Un músico pensó que el extraño bulto que tenía en el pecho se debía a que tocaba la gaita, pero resultó ser cáncer de mama.
Aunque Julie Brinklow notó el extraño bulto, no se preocupó y lo atribuyó a que sus músculos se tensaban mientras jugaba.
Sin embargo, después de que su pareja la instó a que le revisaran el bulto, visitó a su médico de cabecera.
La mujer de 52 años fue remitida a un especialista en mamas como medida de precaución y se sometió a una mamografía, una ecografía, una biopsia y una tomografía antes del diagnóstico de shock en marzo de 2023.
Los médicos confirmaron que tenía cáncer de mama lobulillar de segundo grado.
La Sra. Brinklow, flautista mayor en la Banda de Gaitas de la Policía de Grampian y flautista oficial del Lord Provost de Aberdeen, dijo que no había estado preocupada hasta la remisión, y agregó: “Era algo que no me preocupaba, no sentí que hubiera nada inusual allí, tal vez simplemente sentí que era algo que no había notado antes en mi propio cuerpo”.
“La razón por la que no estaba preocupado es porque no era el pequeño golpe duro de los libros de texto, simplemente sentía como si tuviera un músculo más grande allí o algo así”.
“Pensé que tal vez era unilateral porque toco la gaita y tensas mucho los músculos del pecho cuando tocas”.
La señora Brinklow pensó que el golpe se debía a que tocaba la gaita.
La Sra.
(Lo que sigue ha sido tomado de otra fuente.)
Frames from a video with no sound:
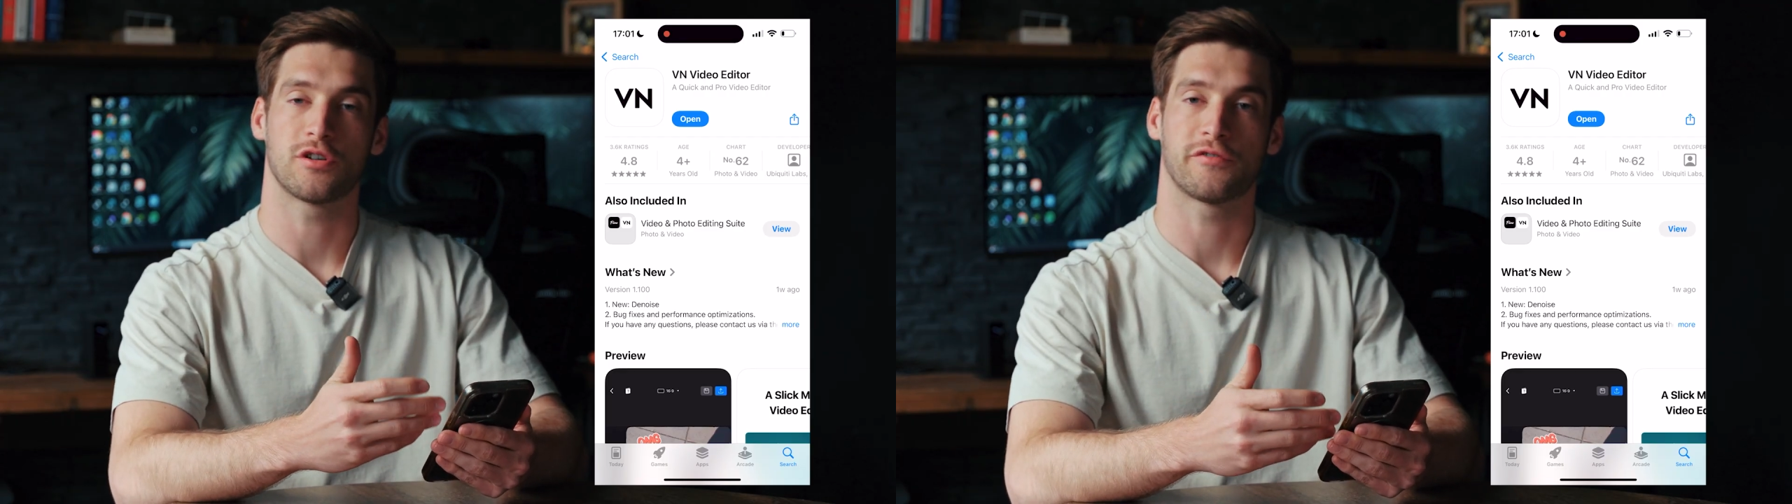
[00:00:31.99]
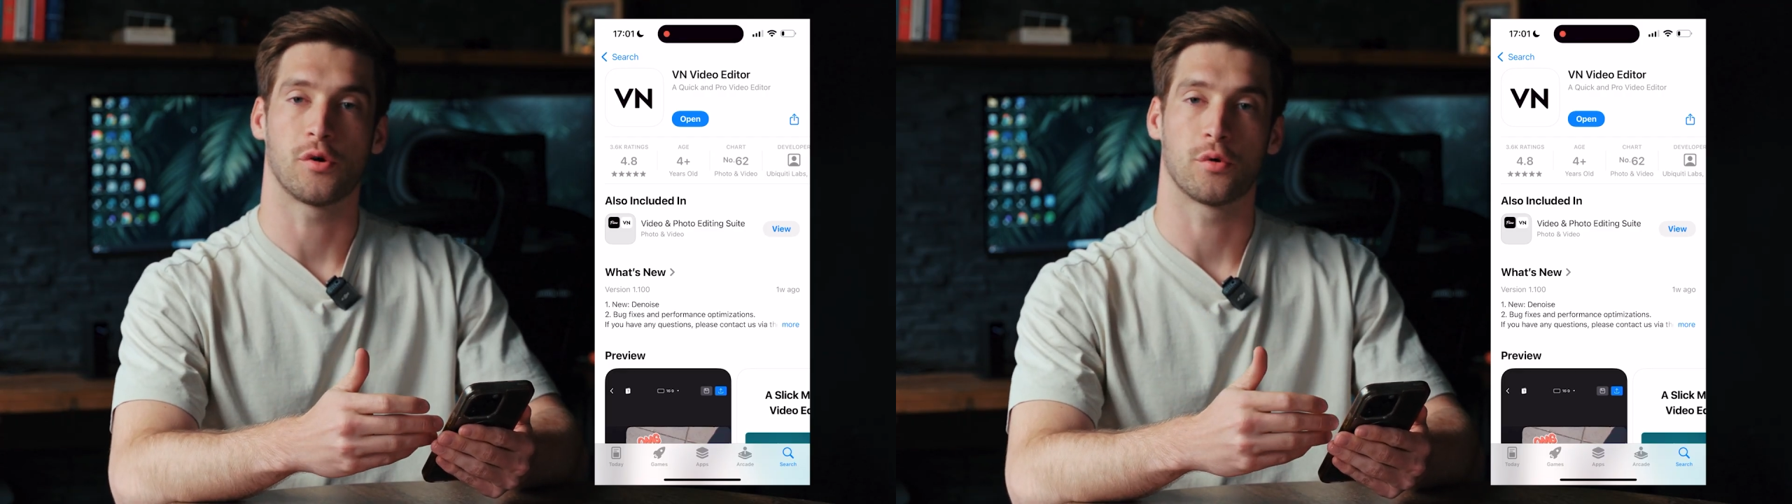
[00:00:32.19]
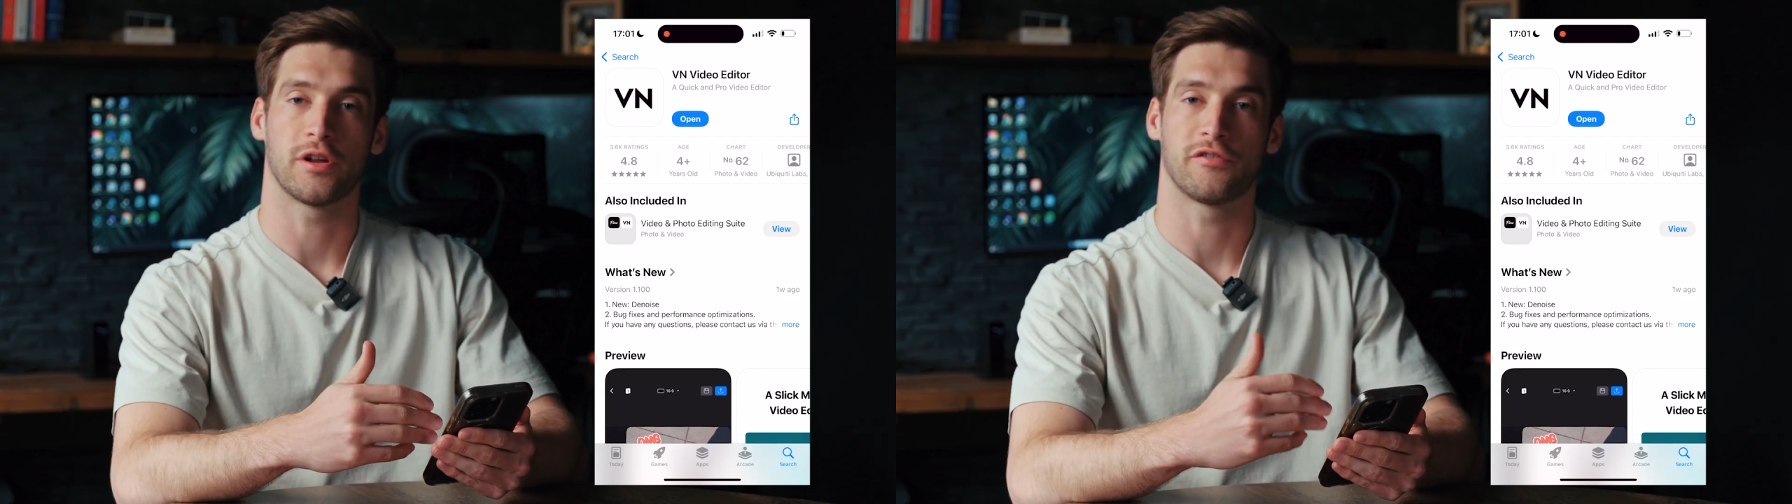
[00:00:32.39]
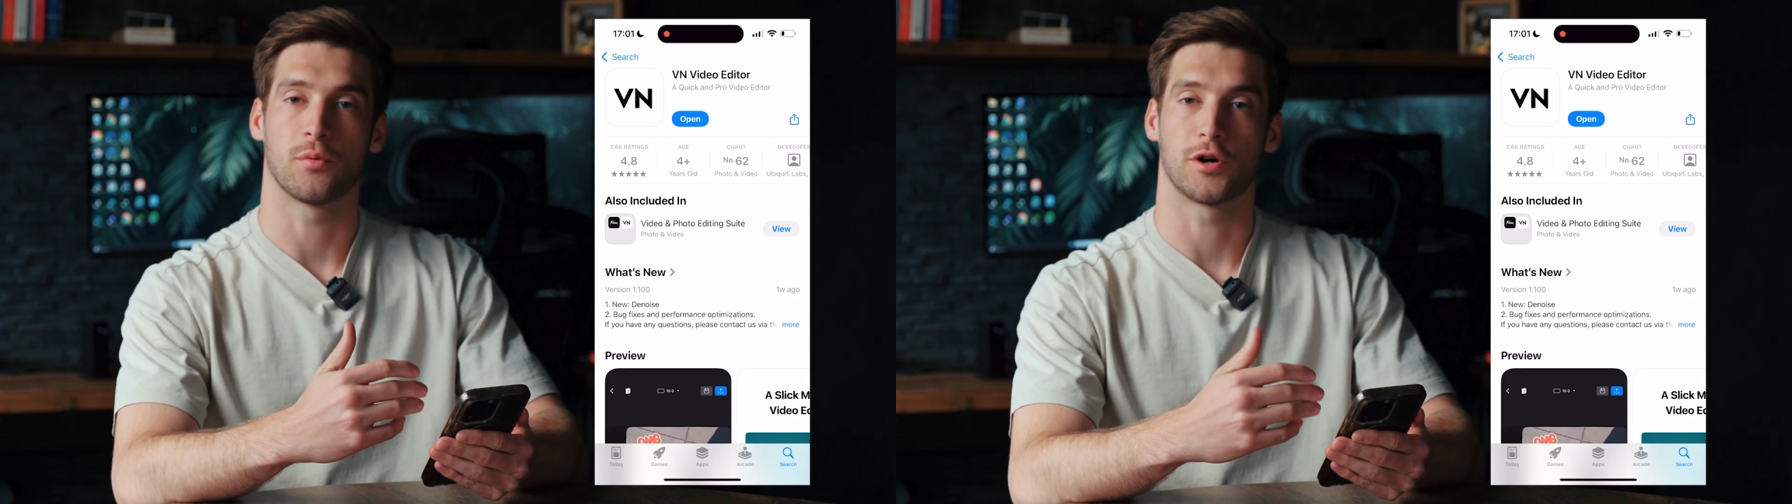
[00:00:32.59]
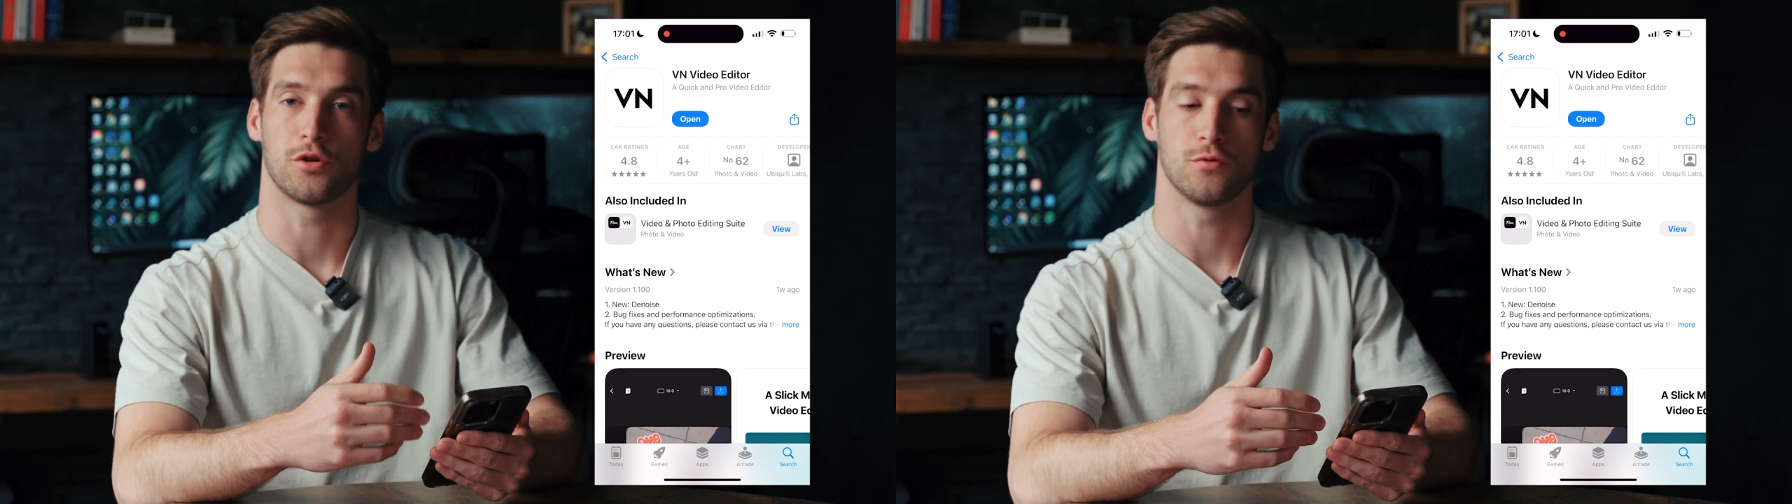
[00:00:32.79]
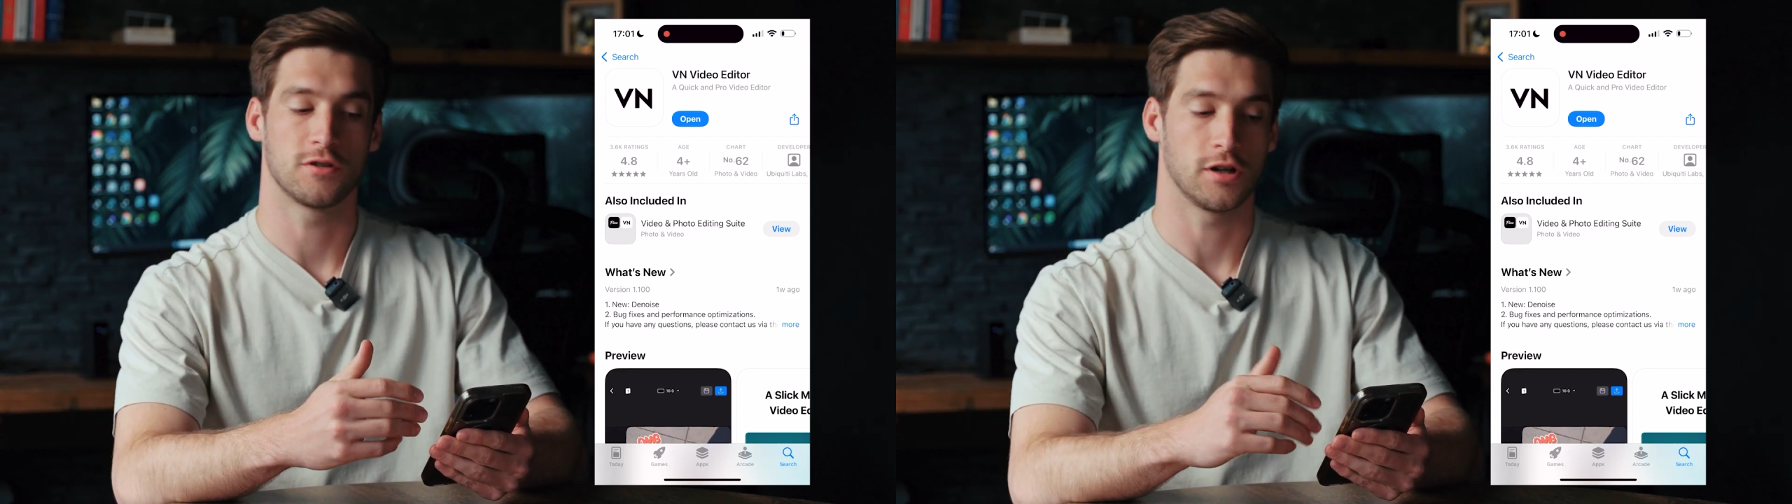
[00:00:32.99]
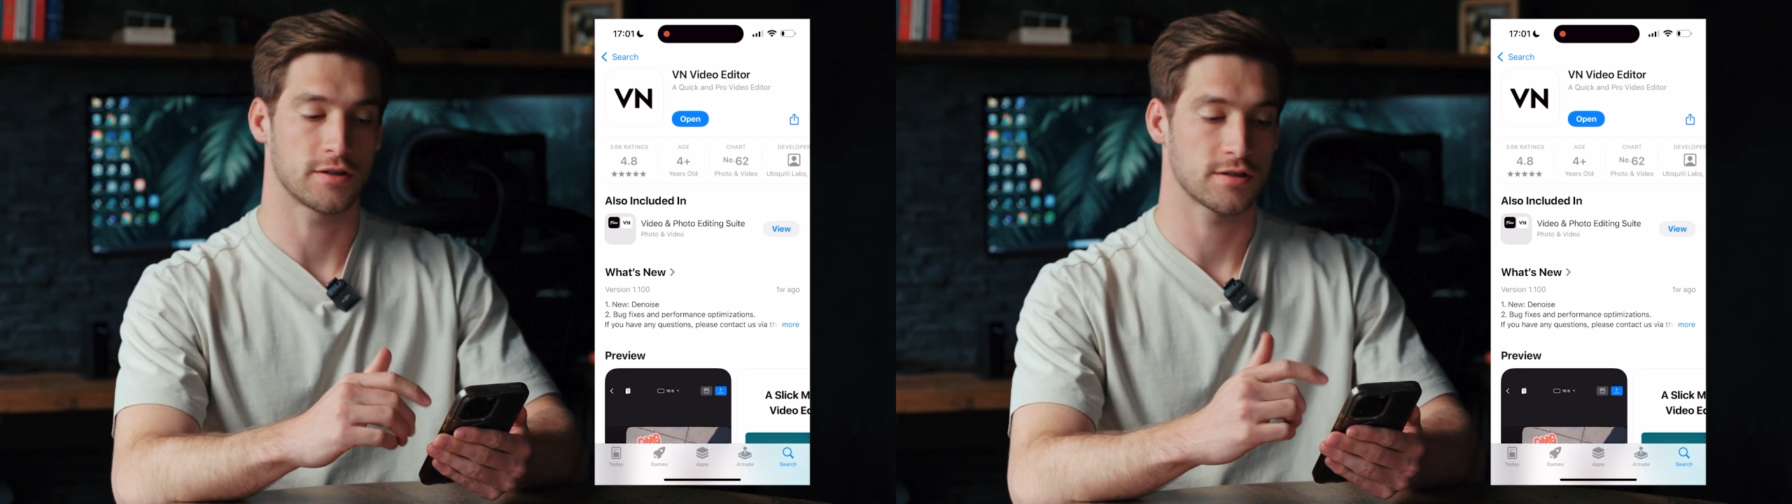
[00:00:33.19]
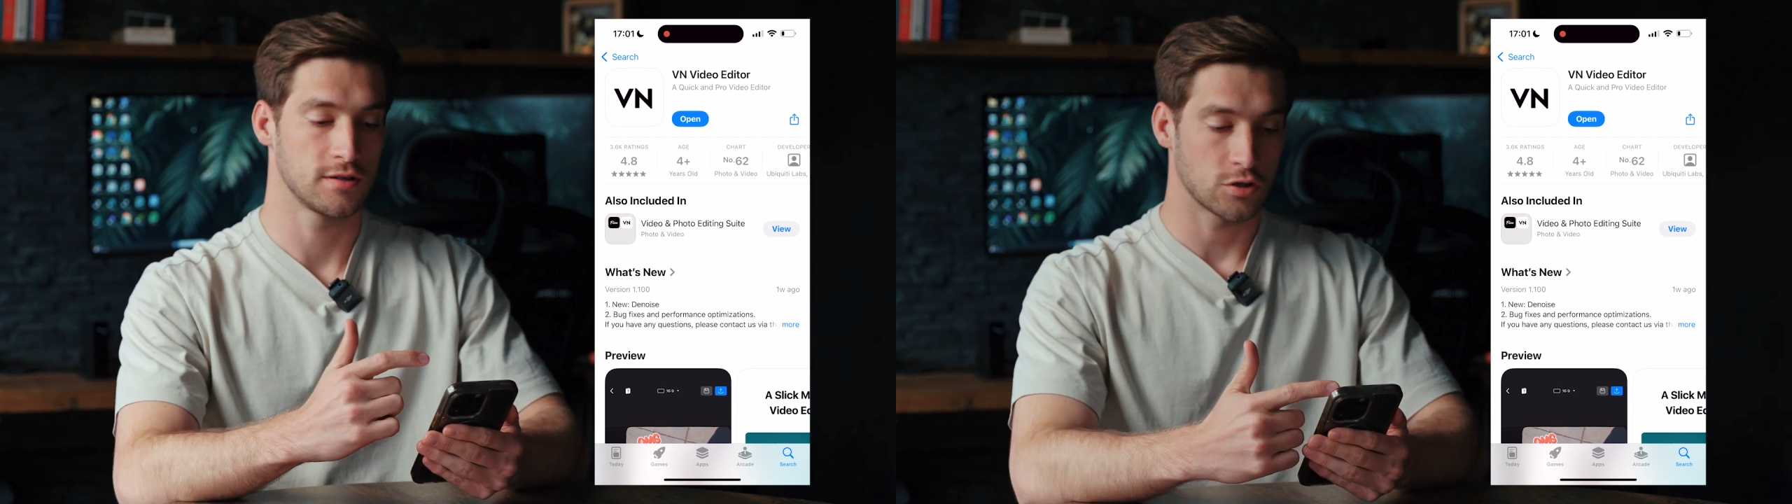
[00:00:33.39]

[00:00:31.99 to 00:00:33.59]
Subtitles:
your phone if you want to use LUTs.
Brinklow en el hospital después de que su pareja la convenciera de que un médico examinara el bulto.
Sin embargo, se dio cuenta de que podría recibir malas noticias ese mismo día en la clínica, pero añadió: “Cuando se supo la noticia, tuve un ligero presentimiento de que estaban a punto de decirlo, pero aun así fue un gran shock”.
“Me tomó un momento comprender realmente todo lo que se decía. Mi cabeza estaba completamente confusa”.
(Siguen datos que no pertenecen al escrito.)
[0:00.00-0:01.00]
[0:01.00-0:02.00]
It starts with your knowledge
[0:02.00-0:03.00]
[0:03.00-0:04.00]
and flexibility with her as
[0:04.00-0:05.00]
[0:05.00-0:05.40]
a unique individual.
Afortunadamente, después de más pruebas, le dijeron que el cáncer no se había extendido por todo su cuerpo, por lo que el tratamiento podía centrarse en el seno derecho.
En abril de 2023, la propietaria del negocio, de Ellon, Aberdeenshire, se sometió a una doble mastectomía porque el cáncer era estrógeno positivo y no quería ninguna posibilidad de que volviera a ocurrir.
Desde la operación, la señora Brinklow también ha sido sometida a radioterapia intensiva en el pecho, lo que le ha provocado dolor y fatiga.
Aunque todavía toma bloqueadores de estrógenos, ahora recupera su movilidad y toca la gaita como antes.
Ella dijo: “Después de la operación caminé millas todos los días. Se podría decir que corrí mejor.
“Muchas mujeres no recuperan la movilidad total y, cuando tocas la gaita, tienes que poder levantar los brazos por encima de la cabeza”.
“Todavía estoy mejorando constantemente”. Es un proceso muy lento. Pero voy a volver a hacer todo lo que solía hacer”.
No intenta ayudar a otras personas que están pasando por lo mismo y anima a cualquiera que necesite alguien con quien hablar a que se acerque.
Pfeifer también quiere concienciar a la gente de que el cáncer de mama no siempre se presenta en forma de un pequeño bulto duro y que siempre hay que hacerse un chequeo si se nota un cambio en el cuerpo.
Y añadió: “Lo que me queda grabado es que no estaba preocupada por eso, y debería haberlo estado”. Probablemente no habría hecho nada al respecto si no me hubiera molestado.
“Un tumor no tiene por qué ser un bulto pequeño y duro, simplemente puede sentirse como un grosor que no notaste antes, como una parte de tu cuerpo”.
“No dudes en hacerte un chequeo si crees que algo es diferente o si no lo habías notado antes”.